**Exercise directions**
The pictures stay out. Please retype every line below exactly.

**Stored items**
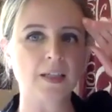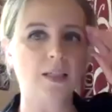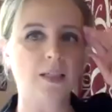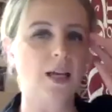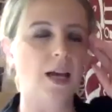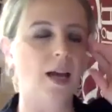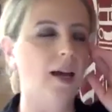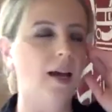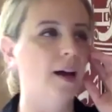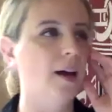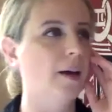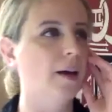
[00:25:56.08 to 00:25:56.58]

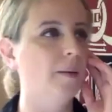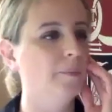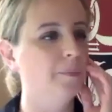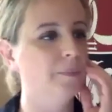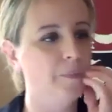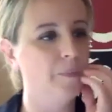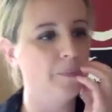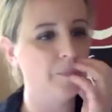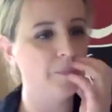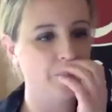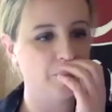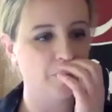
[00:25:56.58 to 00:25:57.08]

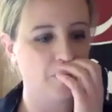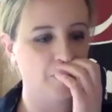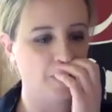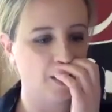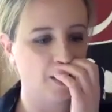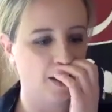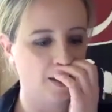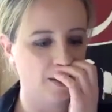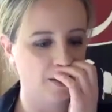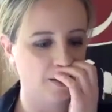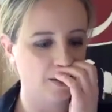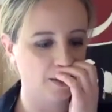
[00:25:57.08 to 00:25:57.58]
um,
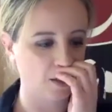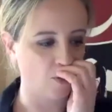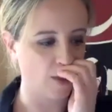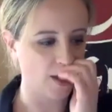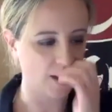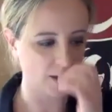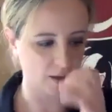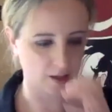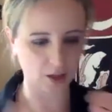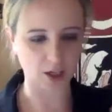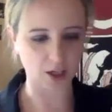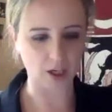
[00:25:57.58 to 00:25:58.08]
and so
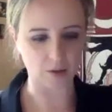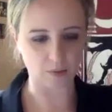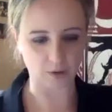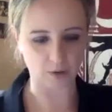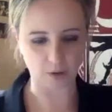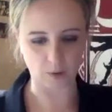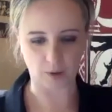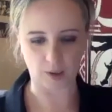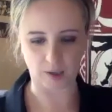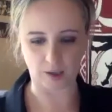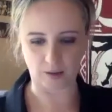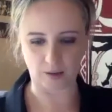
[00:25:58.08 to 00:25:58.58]
that can go on
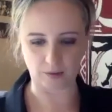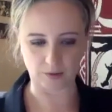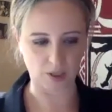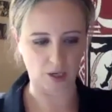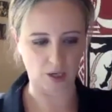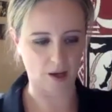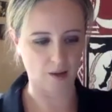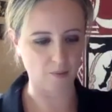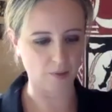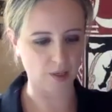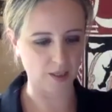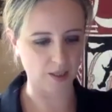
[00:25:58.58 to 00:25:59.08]
quite a long
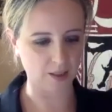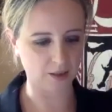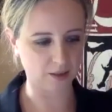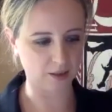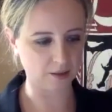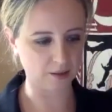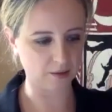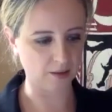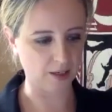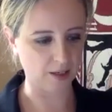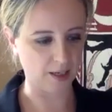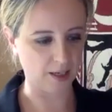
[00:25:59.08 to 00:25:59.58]
time and it's
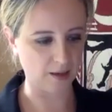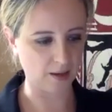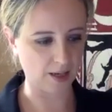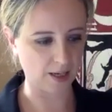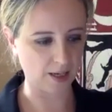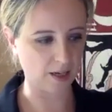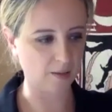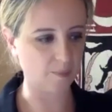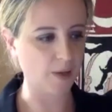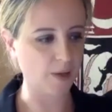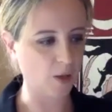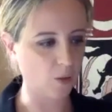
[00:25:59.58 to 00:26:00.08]
it, it
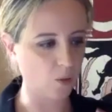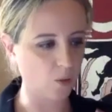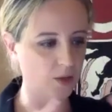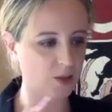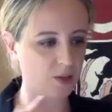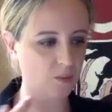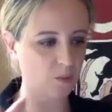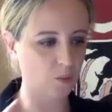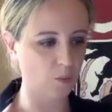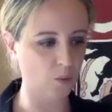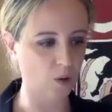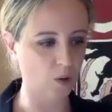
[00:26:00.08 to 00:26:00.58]
can be quite
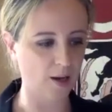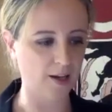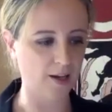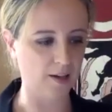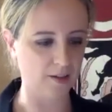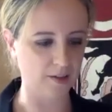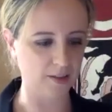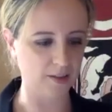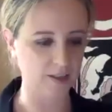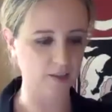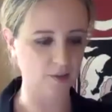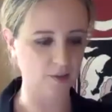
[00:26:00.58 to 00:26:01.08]
a while
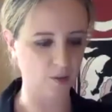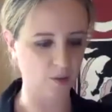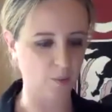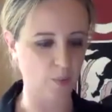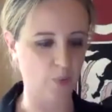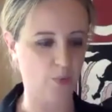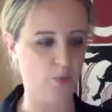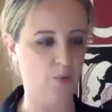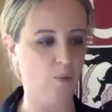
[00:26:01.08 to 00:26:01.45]
until the point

**Solution for this task**
[00:25:56.08 to 00:25:56.58]

[00:25:56.58 to 00:25:57.08]

[00:25:57.08 to 00:25:57.58]
um,
[00:25:57.58 to 00:25:58.08]
and so
[00:25:58.08 to 00:25:58.58]
that can go on
[00:25:58.58 to 00:25:59.08]
quite a long
[00:25:59.08 to 00:25:59.58]
time and it's
[00:25:59.58 to 00:26:00.08]
it, it
[00:26:00.08 to 00:26:00.58]
can be quite
[00:26:00.58 to 00:26:01.08]
a while
[00:26:01.08 to 00:26:01.45]
until the point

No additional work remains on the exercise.